Civil Rights movement in Louisville
Ira Grupper was born in New York City in 1944. Before moving to Louisville in 1969, Ira was involved in rent strikes in New York and he took part in the Civil Rights movement all over the South with the SNCC (Student Nonviolent Coordinating Committee). In this interview, Ira talks about his personal friendship with Carl and Anne Braden, whom he worked alongside as part of the SCEF (Southern Conference Education Fund). Other topics include Ira’s work as a commissioner and eventual Vice-Chairman of the Louisville and Jefferson County Human Relations Commission. He talks about being a staunch advocate for workers rights and an improvement in labor conditions. He also discusses his involvement with the busing situation during the 1970s and his role as an outreach spokesman who went to white communities to attempt to persuade them to support desegregation in the local schools.
Cheri Bryant Hamilton, born and raised in the West End of Louisville, attended Fisk University for her undergraduate degree and went on to get a law degree at North Carolina Central University. In this interview, Hamilton discusses getting involved in the Civil Rights Movement at a young age, following behind her mother's activism. She talks about her involvement in open housing during her high school years, the experiences of attending rallies in the city, her involvement in SCLC, the NAACP, and the Youth NAACP. She also discusses the riot that occurred in Louisville when Stokley Carmichael was coming to town as well as her memories of the Black Six trial, briefly. Following law school, she returned to Louisville and worked for the city on labor type issues. In this part of her interview, Hamilton discusses her work on the city's first affirmative action plan, her work in the NAACP as the political action chari, and her work with Martha Layne Collins and the KY Commision on Women. She continued to work for the city and be involved in various ways including serving on the Jefferson County Democratic Executive Committee and the Metro Louisville Women's Political Caucus.
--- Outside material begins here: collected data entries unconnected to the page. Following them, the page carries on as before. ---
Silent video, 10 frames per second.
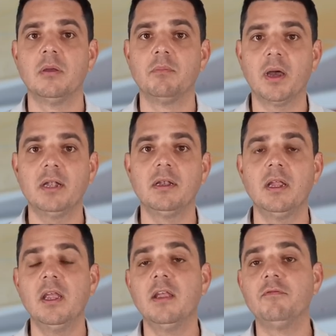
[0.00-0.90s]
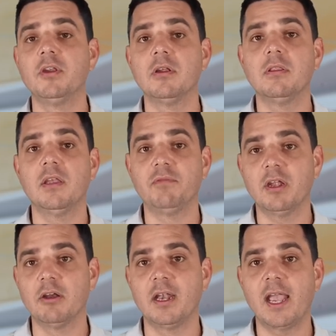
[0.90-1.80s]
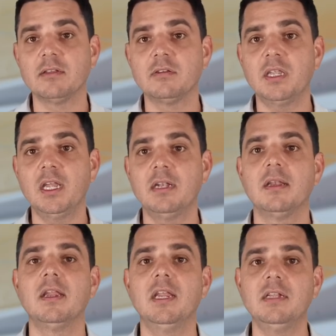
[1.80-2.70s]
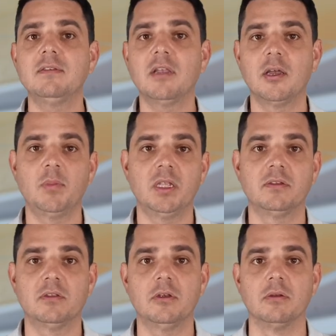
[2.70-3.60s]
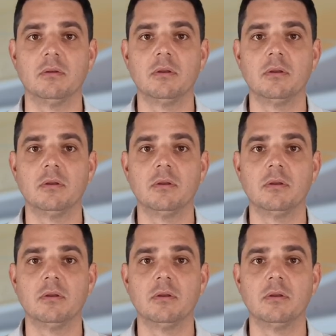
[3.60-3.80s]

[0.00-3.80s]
But if, you, if they're announcing it, it's coming soon.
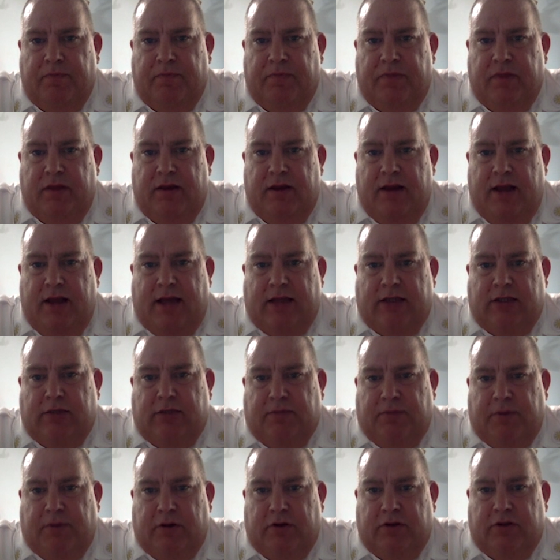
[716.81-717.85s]
the
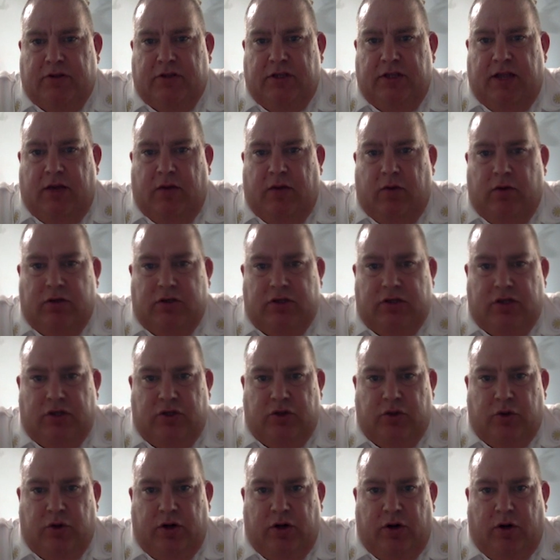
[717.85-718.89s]
next person that wants to
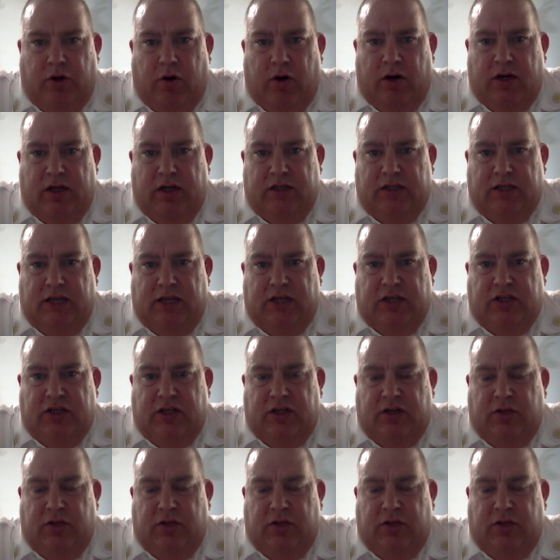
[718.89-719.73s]
join our organization,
Tony Heitzman, born in 1931 in the Highlands area of Louisville, was a pastor and priest in the Louisville area beginning in 1957 as well as a community organizer. In this interview, Heitzman discusses his working with the Neighborhood Youth Corps, the Community Action Commission and his full time job working in neighborhoods dealing with poverty. Topics include: working in the Russell neighborhood as a community organizer, the push to get a new building for Taylor Coleridge school, the church's reaction and actions following the assassination of Dr. Martin Luther King Jr., the Louisville riot and the influence it had on his work, his time as a coordinator for the West End Catholic Churches, the Poor People's campaign through Louisville and the role that he played in it, and his time on The West End Team Ministries. Heitzman discusses his time working from 1971-1979 as the pastor of the Immaculate Heart of Mary church in the Parc Duvalle area. Finally, he concludes his interview discussing the impact of the War on Poverty on race relations and the impact of self determination and awareness on those in the Russell area.